E’ il 16 marzo del 1978, giorno della presentazione del nuovo governo guidato da Andreotti, quando le Brigate Rosse rapiscono Aldo Moro in quello che passerà alla storia come l’ agguato di via Fani. Nell’ assalto resteranno uccisi i cinque agenti della scorta: Oreste Leonardi, Domenico Ricci, Giulio Rivera, Francesco Zizzi e Raffaele Iozzino. Due giorni dopo, veniva fatto ritrovare il primo dei nove comunicati che le BR inviano durante i 55 giorni di sequestro. Presidente del Consiglio dei ministri per cinque mandati, segretario politico e presidente del consiglio nazionale della Democrazia Cristiana, Moro verrà tenuto in ostaggio nel covo di via Camillo Montalcini per quasi due mesi, prima di essere ucciso dai militanti delle BR a colpi di arma da fuoco. Il suo corpo verrà ritrovato il 9 maggio successivo nel bagagliaio di una Renault 4 di colore rosso, in via Michelangelo Caetani, poco lontano dalla sede nazionale della Democrazia Cristiana. Il 4 maggio 2007, il Parlamento ha votato e approvato una legge con cui si stabilisce di celebrare il 9 maggio come “Giorno della memoria”, in ricordo di Aldo Moro e di tutte le vittime del terrorismo.
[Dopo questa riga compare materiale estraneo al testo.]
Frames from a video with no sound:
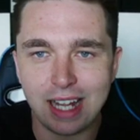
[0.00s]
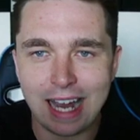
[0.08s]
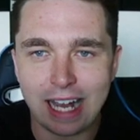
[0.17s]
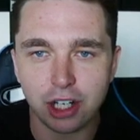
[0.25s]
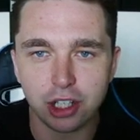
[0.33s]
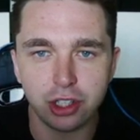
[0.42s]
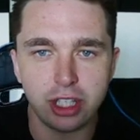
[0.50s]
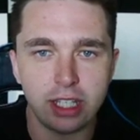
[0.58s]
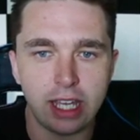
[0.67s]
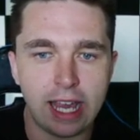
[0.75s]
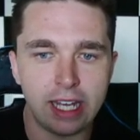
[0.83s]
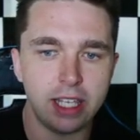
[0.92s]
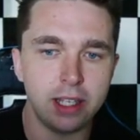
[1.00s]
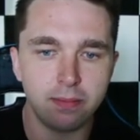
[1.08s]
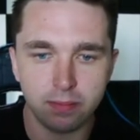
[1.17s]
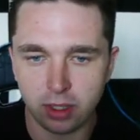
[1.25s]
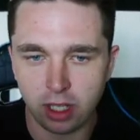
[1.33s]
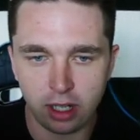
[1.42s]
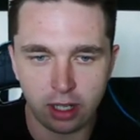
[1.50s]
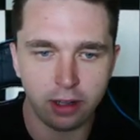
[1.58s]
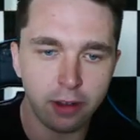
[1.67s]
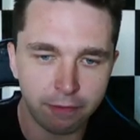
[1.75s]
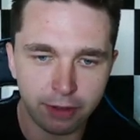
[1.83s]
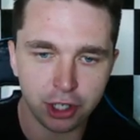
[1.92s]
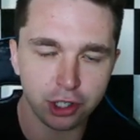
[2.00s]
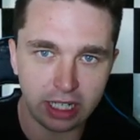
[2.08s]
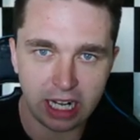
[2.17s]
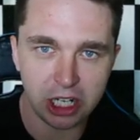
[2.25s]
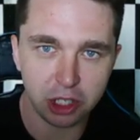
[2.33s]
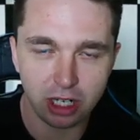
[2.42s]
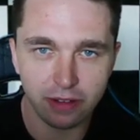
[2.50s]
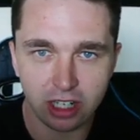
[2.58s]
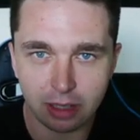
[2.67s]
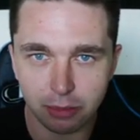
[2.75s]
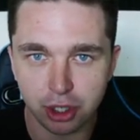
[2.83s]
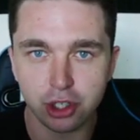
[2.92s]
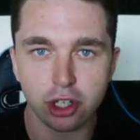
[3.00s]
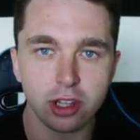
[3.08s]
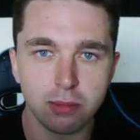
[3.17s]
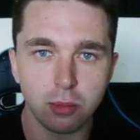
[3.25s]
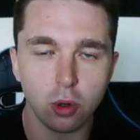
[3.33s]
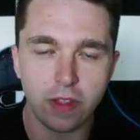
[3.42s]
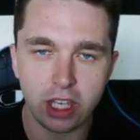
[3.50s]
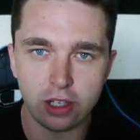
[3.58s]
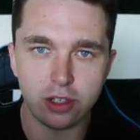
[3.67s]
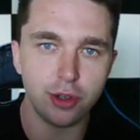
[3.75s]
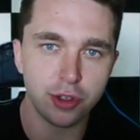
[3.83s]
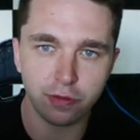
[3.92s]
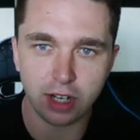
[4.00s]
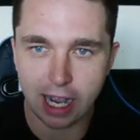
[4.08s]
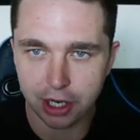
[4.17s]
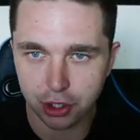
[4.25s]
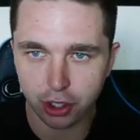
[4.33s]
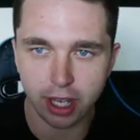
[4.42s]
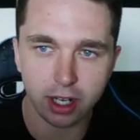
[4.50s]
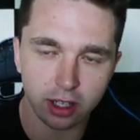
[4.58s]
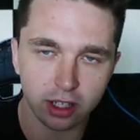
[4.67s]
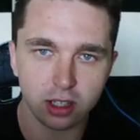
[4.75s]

actually any official announcement of it, I'm sure the more that you use FlashTrade,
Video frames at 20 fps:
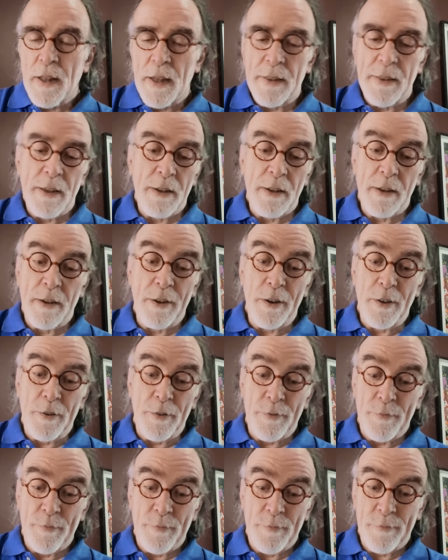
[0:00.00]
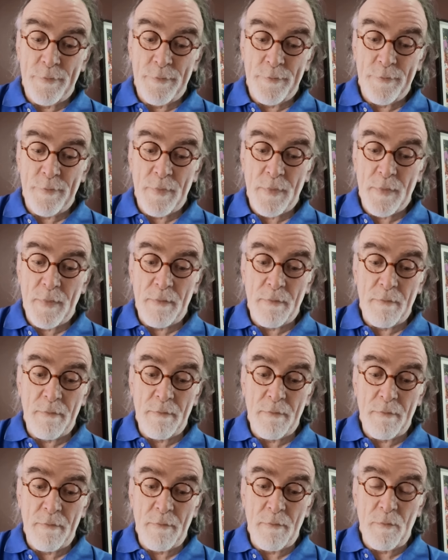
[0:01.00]
And then, you know,
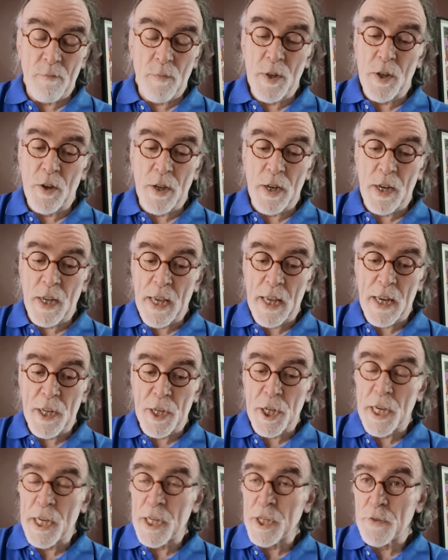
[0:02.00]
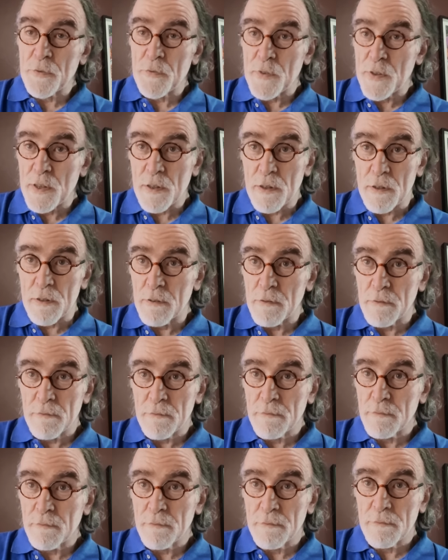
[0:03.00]
we're not going to get a change of fiscal
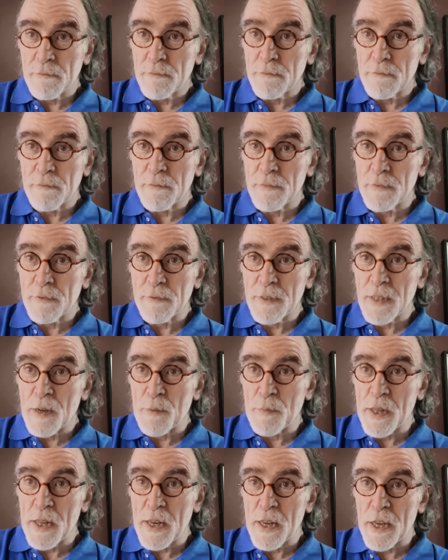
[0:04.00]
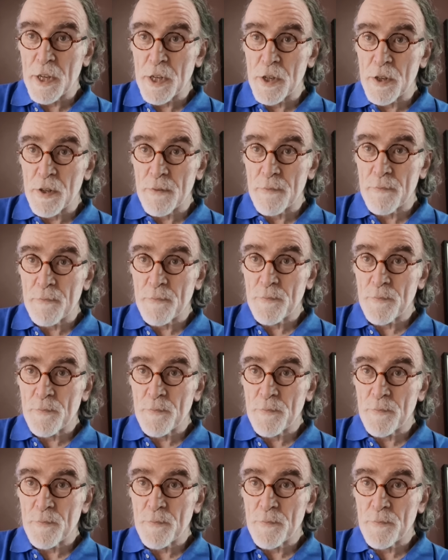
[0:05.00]
come the election.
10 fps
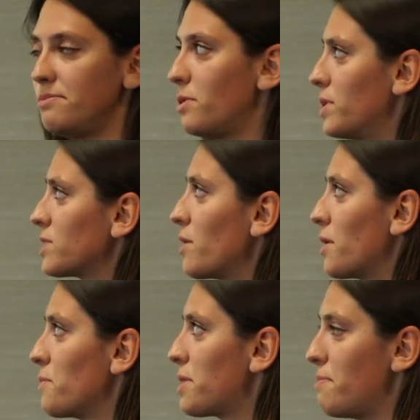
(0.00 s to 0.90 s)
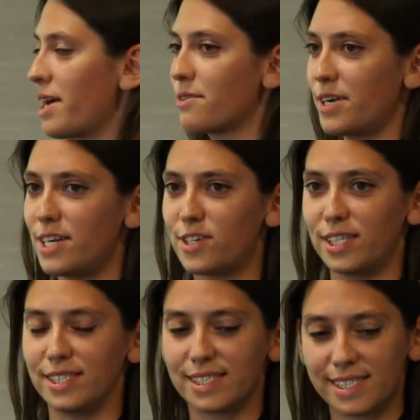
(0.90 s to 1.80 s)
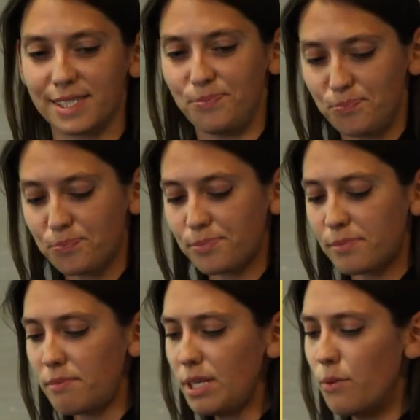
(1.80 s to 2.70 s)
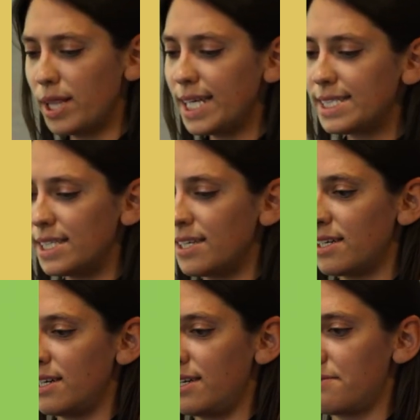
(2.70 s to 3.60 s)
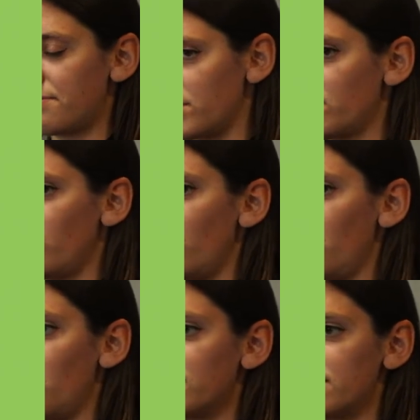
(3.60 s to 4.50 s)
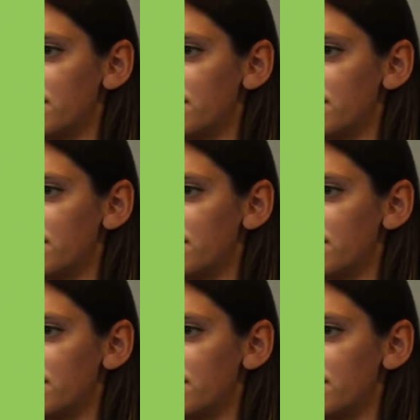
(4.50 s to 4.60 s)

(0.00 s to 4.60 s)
what's going on with migrations? Well, let's see, first of all, what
E’ invece il 16 marzo del 1869 quando l’ ingegnere francese Louis Guillaume Perreaux deposita il brevetto per la prima motocicletta della storia: un veicolo a due ruote caratterizzato da un motore a vapore monocilindrico con un bruciatore ad alcol applicato tra la sella e la ruota posteriore di una bicicletta, chiamato “Vélocipede à Grande Vitesse” (o VGV). Alimentata ad alcool, petrolio o olio per lampade, e con una velocità massima di 35 km/ h, nel 1871 la VGV viene prodotta dallo stesso Perreaux in cinquemila esemplari, al prezzo di tremila franchi l’ una. L’unico esemplare rimasto di quel primo prototipo di motocicletta è oggi custodito al Musée de l’Île-de-France di Sceaux (Francia).